Friday, November 12, 2010

Step in your Dream Home with Easy Home Loans

Home hunters are in a spot. While real estate prices are not showing any signs of easing (in fact, they have started hardening again), the Reserve bank of India (RBI) has chosen to tighten a few norms for home loans, adding to borrowers’ woes. In its recent policy review, RBI has taken three steps that will adversely impact prospective home buyers who are dependent on home loans.

To begin with, the loan-to-value ratio has been lowered to 80% from 85%. This means that you can borrow only up to 80% of the value of the property that you plan to purchase. The remaining 20% has to be funded out of your own/family savings. Secondly, RBI has also increased the standard asset provisioning requirements to 2% for all the teaser rates offered by scheduled commercial banks.

Teaser loan rates typically offer loans at a fixed rate for the first three years and then move on to the floating rate. The fixed rate is as low as 8-9%, which is fairly insulated from the rate swings at least in the first three years. These loans were a boon to customers who typically finish their repayment within 5-7 years.

RBI’s stance on this issue is: “This practice raises concern as some borrowers may find it difficult to service the loans once the normal interest rate, which is higher than the rate applicable in the initial years, becomes effective.”

The central bank has also noted that at the time of initial loan appraisal, many banks do not take into account the repaying capacity of the borrower at the normal lending rates. This is the reason why the central bank has increased the risk weight for residential housing loans, of Rs 75 Lac and above, to 125%.

Even as banks, developers and housing finance companies are in the process of digesting these measures, financial advisors have welcomed these steps, saying the customers will now have to take more prudent financial decisions.

“Homebuyers often overshoot their budget aspiring for a bigger house.
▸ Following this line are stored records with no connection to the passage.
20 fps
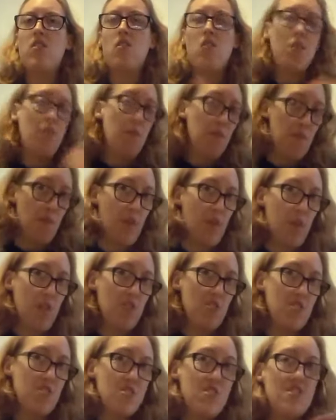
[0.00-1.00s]
box
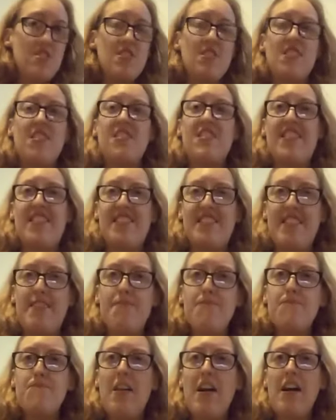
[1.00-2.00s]
December.
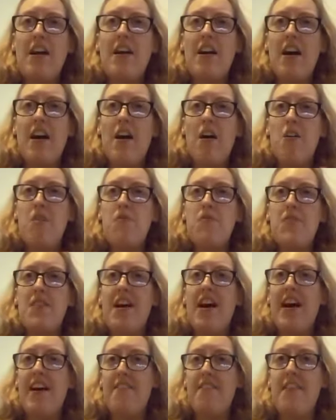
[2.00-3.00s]
Hope you have
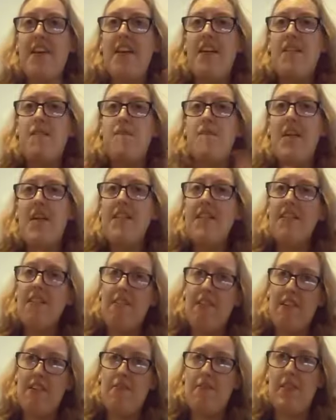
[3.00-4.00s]
a Merry
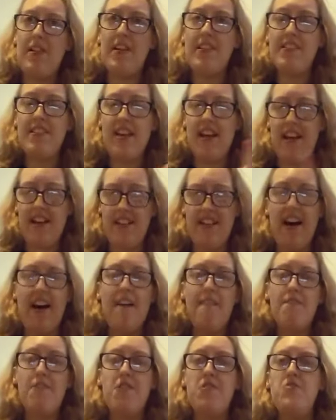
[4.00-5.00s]
Christmas and Happy
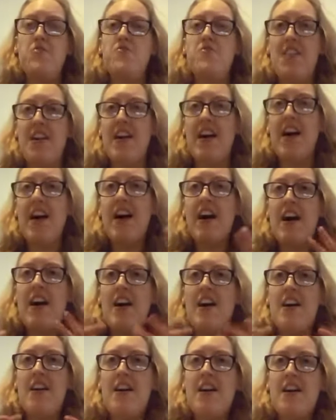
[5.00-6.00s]
New Year
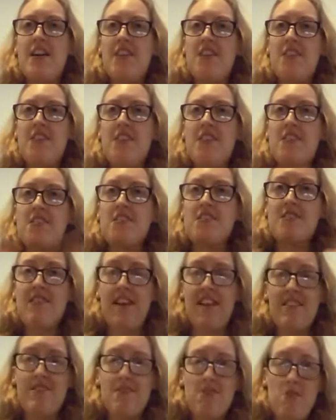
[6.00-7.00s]
subscribe
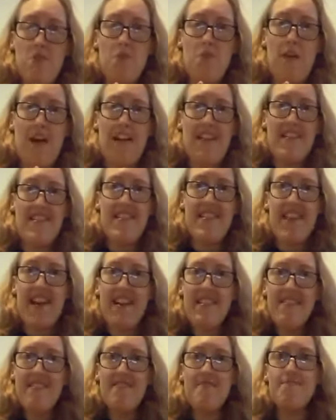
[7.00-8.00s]
to my channel,
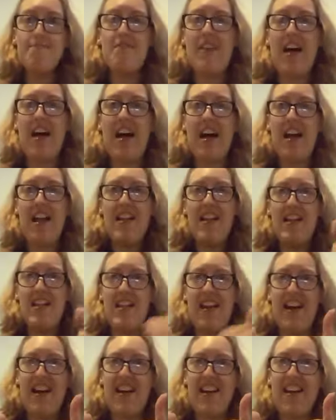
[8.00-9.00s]
like
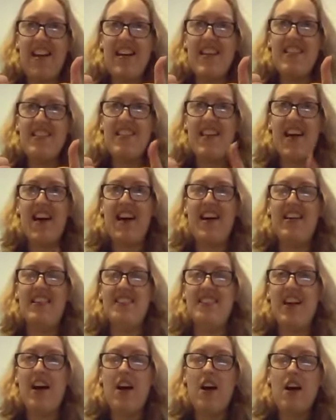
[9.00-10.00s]
it, and
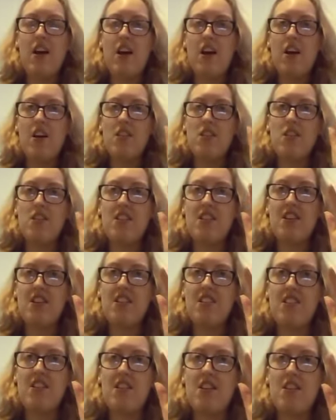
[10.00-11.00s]

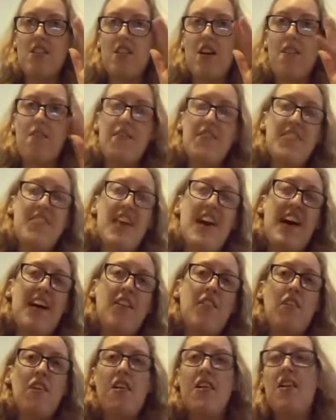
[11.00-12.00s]
comment down
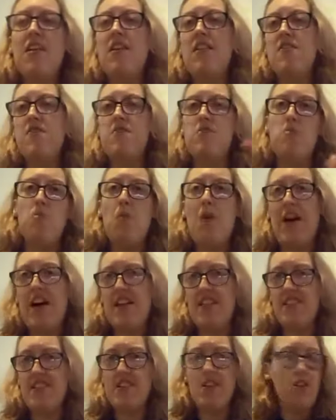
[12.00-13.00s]
if you read
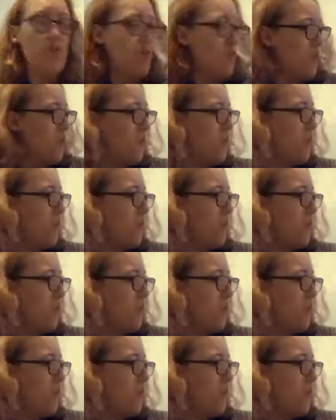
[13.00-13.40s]
or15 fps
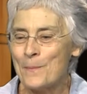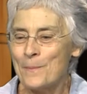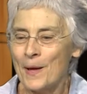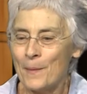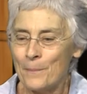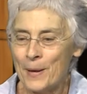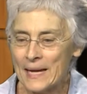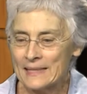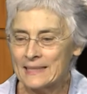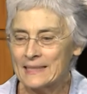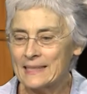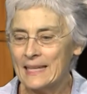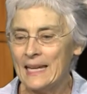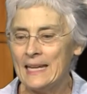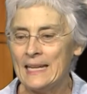Pets
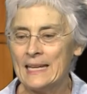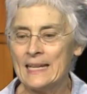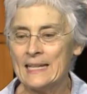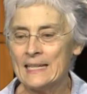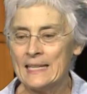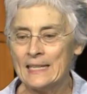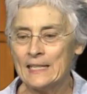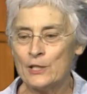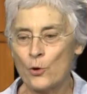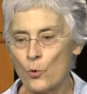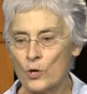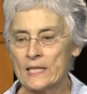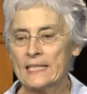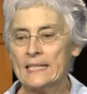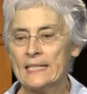and
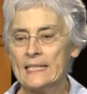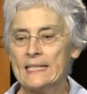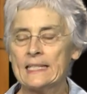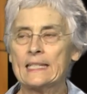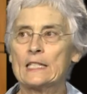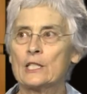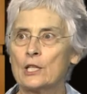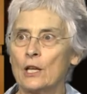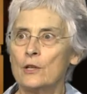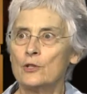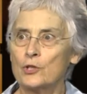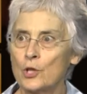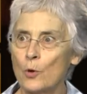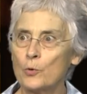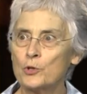horses,
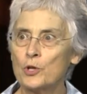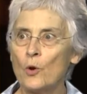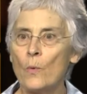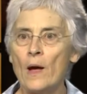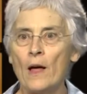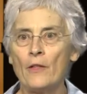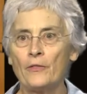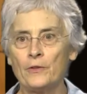social wealth.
They bank on their future salary hikes and borrow up to even 80% of their take-home salary. In terms of financial planning, these measures are to be lauded. Also, every borrower should examine his repaying capacity rather than his loan eligibility,” says Pankaj Mathpal, a Mumbai-based certified financial planner.
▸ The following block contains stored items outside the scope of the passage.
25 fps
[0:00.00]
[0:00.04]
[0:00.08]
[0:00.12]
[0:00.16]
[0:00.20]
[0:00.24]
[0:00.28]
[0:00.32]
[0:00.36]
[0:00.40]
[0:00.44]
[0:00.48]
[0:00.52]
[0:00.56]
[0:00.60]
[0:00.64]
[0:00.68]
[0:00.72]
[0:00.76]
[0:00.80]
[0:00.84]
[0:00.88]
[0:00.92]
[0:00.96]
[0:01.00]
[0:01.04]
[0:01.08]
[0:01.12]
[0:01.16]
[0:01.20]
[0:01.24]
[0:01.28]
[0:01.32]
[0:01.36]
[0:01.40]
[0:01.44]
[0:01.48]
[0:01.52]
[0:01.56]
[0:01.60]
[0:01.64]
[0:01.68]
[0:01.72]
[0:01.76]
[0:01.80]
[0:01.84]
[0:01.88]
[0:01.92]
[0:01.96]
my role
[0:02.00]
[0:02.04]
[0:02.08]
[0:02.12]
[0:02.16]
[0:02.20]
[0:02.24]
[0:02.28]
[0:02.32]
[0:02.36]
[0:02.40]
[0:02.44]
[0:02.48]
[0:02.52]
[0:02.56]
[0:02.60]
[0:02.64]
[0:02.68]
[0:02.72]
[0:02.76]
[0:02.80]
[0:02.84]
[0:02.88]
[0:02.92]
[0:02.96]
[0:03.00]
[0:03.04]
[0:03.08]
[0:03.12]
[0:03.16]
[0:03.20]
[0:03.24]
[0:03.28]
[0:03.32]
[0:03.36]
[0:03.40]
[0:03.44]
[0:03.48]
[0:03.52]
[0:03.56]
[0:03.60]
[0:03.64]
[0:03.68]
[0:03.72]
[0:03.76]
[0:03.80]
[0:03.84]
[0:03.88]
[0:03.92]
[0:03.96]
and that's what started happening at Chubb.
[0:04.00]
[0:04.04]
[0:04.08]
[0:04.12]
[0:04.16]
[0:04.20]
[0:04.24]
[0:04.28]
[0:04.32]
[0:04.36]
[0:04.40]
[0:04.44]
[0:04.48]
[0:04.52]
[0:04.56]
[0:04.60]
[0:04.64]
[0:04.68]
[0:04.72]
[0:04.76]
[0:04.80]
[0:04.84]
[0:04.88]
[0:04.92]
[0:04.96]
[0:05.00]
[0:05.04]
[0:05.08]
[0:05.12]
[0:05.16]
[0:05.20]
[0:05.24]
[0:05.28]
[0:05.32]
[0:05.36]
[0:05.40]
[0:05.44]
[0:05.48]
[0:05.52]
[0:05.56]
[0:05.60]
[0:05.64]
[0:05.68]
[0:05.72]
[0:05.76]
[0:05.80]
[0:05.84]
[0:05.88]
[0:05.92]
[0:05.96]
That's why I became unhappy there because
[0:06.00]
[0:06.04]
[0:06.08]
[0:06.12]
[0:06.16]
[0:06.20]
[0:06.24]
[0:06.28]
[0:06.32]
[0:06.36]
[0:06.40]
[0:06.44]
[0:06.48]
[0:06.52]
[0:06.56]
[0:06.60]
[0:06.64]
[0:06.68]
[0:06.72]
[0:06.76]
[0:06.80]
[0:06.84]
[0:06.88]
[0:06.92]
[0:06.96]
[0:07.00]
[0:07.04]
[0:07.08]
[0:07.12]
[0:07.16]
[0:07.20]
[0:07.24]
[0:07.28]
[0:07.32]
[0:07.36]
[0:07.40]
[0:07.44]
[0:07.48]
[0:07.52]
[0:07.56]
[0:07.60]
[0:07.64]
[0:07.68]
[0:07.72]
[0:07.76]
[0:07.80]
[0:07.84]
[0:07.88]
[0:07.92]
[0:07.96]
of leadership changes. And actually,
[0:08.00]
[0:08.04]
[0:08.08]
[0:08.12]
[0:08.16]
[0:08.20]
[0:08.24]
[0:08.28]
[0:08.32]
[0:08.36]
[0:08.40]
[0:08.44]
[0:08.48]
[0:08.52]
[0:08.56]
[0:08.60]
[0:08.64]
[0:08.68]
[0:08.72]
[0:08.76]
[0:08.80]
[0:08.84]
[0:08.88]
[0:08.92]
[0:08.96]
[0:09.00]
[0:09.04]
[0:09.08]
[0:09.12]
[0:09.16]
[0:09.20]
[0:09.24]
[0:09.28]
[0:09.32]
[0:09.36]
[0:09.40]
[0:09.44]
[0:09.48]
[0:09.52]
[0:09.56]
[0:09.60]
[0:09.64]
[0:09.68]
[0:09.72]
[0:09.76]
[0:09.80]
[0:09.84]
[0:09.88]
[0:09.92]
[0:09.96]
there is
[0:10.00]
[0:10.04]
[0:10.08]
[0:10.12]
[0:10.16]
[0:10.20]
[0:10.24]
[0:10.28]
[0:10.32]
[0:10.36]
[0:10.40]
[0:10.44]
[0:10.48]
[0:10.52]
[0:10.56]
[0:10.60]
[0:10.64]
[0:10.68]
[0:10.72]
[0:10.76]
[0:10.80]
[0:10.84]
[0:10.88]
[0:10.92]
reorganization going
The measure, which has a direct impact on homebuyers, is the low loan-to-value ratio. Earlier, on a Rs 50-Lac loan, you will have been eligible to borrow Rs 42.5 Lac or even more in certain cases. As per the new stipulations, you will be eligible to apply home loan only for Rs 40 Lac. “Certain Southeast Asian Economies such as Thailand and Singapore started regulating loan-to-value ratios because of an asset bubble in the real estate market. The RBI is anticipating a similar situation here. There is no way a borrower can mitigate the impact of lower LTV.

Amar Pandit, certified financial planner, My Financial Advisor, adds, “Clearly there is an asset bubble and the property market, especially in the metros, is overheated. Hence, RBI is justified in protecting home loan borrowers. It wants to avoid a scenario where over-leveraged borrowers may be staring at lower security cover if the property prices start falling.”

Let us assume you have borrowed Rs 90 for a property valued at Rs 100. While you are repaying the loan, if the property value dips to Rs 80 at any point of time, banks can ask for additional collateral. This is because they should have lent only Rs 72 as per the loan-to-value ratio.

At this point of time, you have to provide additional collateral or pay the extra margin money. If you are not in a position to pay up the extra cash/collateral, the bank can categorise you as a defaulter. This is clearly mentioned in the home loan agreement.